- Earlier today at the South African Communist Party’s 15th National Elective Congress held in Boksburg, President Cyril Ramaphosa announced that the ANC is strongly considering the establishment of a second state-owned power utility to reduce the risk posed by Eskom’s failings.
- Ramaphosa said that the proposal was made by Energy and Mineral Resources Minister Gwede Mantashe.
“Eskom has been operating as a monopoly for over 100 years and having one company taking up the role of providing energy to the entire country poses a great risk. If it Eskom fails, its failure becomes a peculiar failure for the entire country,” said Ramaphosa.
“Look at China. It has a number of state-owned power providers who compete among themselves ensuring that the price of electricity is greatly reduced, ” adding that he thought Mantashe’s proposal was a great idea.
About Gwede Mantashe
Samson Gwede Mantashe, popularly known as Gwede Mantashe is a communist, South African politician, and trade unionist, who as of 18 December 2017, serves as the National Chairperson of the African National Congress.

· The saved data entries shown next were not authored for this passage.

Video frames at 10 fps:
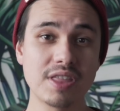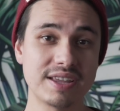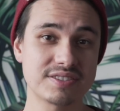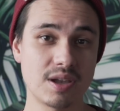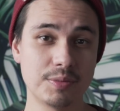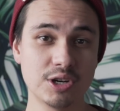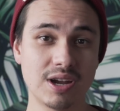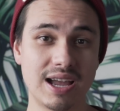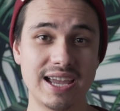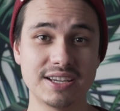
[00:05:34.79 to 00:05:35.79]
that
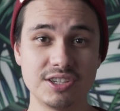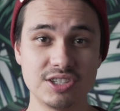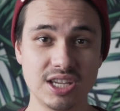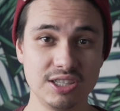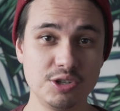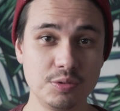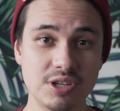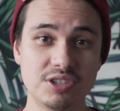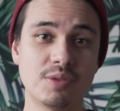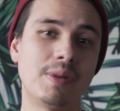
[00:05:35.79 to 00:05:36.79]
summer, I
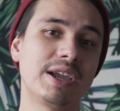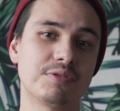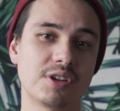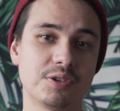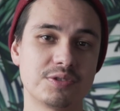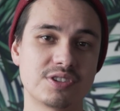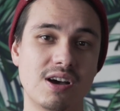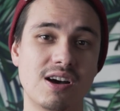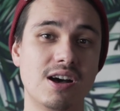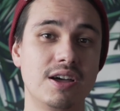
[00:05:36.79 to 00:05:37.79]
continued to microdose
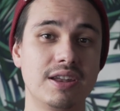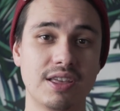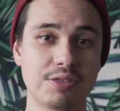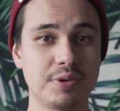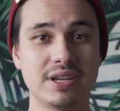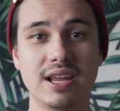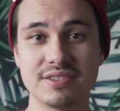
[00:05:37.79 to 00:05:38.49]
on a 3-dayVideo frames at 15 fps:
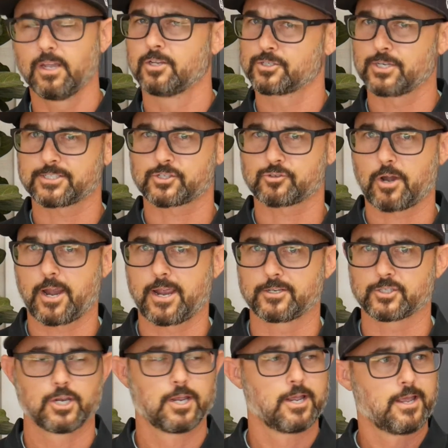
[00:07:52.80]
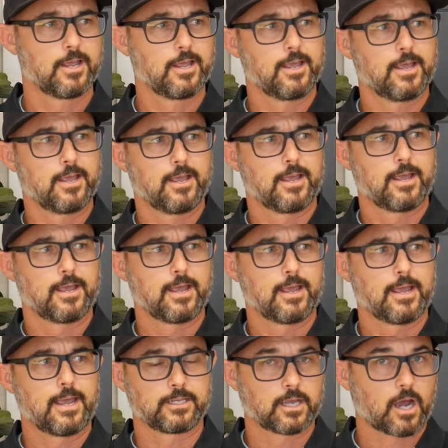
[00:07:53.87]
So that's strange.
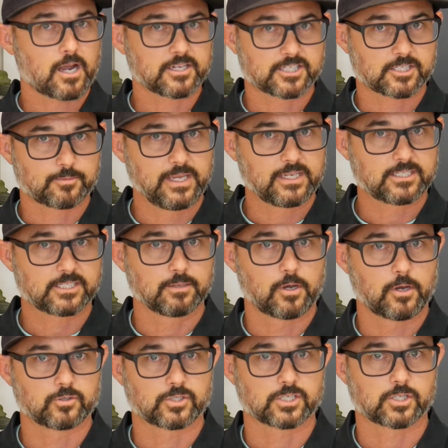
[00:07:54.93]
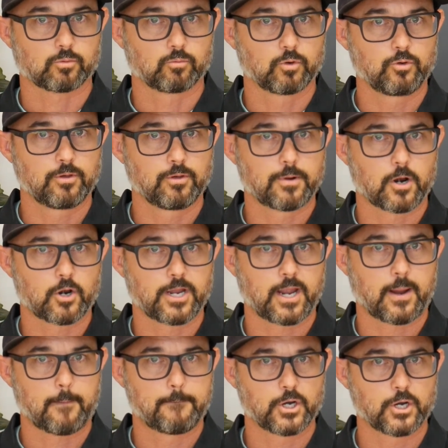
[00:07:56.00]
And God speaks to Moses through the
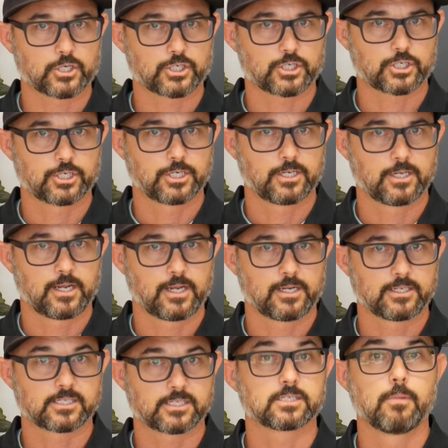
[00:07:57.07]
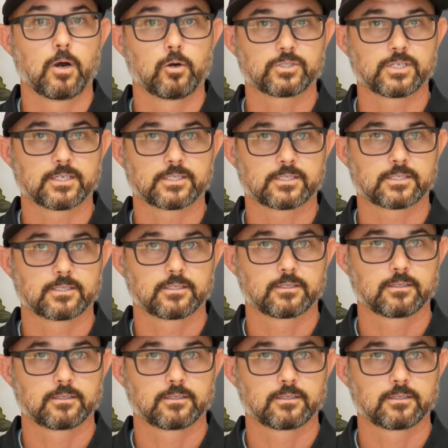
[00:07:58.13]
burning bush. He says, Moses,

He is also a former chairperson of the South African Communist Party and Secretary General of the ANC. Gwede still sits on the South African Communist Party politburo, which is the principal policymaking committee of the party.
He studied at the University of South Africa in 1997, and completed a B.Com Honours degree in 2002. He also acquired a master’s degree from the University of Witwatersrand in 2008. He completed his MBA through MANCOSA in 2021
He joined the migratory labour force to eke out a living in the mining industry. Beginning his mining experience at Western Deep Levels mine in 1975 as a Recreation Officer and, in the same year, moved to Prieska Copper Mines where he was Welfare Officer until 1982.
In 1982, Mantashe moved to Matla Colliery where he co-founded and became the Witbank branch chairperson of the National Union of Mineworkers (NUM), a position he held until 1984. He was then elected NUM Regional Secretary in 1985. In recognition of his skills, Mantashe became the NUM’s National Organiser from 1988 to 1993 and its Regional Coordinator between 1993 and 1994. He was elected Secretary-General of the African National Congress at the party’s 52nd national conference in 2007.
Mantashe and his family are implicated in a string of corruption scandals. Mantashe’s daughter received R1 million in illicit Eskom money. His wife’s business received a R639 million catering contract for the still incomplete Kusile coal power plant project that has been riddled with corruption and cost overruns. His foundation is also embroiled in corruption scandals over millions in irregular payments.
In the country’s Commission of Inquiry into Allegations of State Capture, it was revealed that Mantashe received security upgrades to his three homes from the now-defunct company, Bosasa. The commission’s chair, Justice Raymond Zondo, said there was no evidence of contracts being awarded due to Mantashe’s direct interference, but there were “reasonable grounds for suspecting that Mr Mantashe accepted or agreed to accept gratification” from a company (Bosasa) that wanted business from the state and that further investigations had a reasonable prospect of making prima facie findings of corruption against Mantashe. Mantashe of course denies all charges. Read more
It is also important to recall that during Zuma’s ten-year presidency, Mantashe was a key figure in the project to shield him from accountability. As secretary-general of the ANC, he instructed members of Parliament to always side with Zuma or face discipline. As such, he was a key enabler of corruption during the Zuma years.
More to follow on this announcement.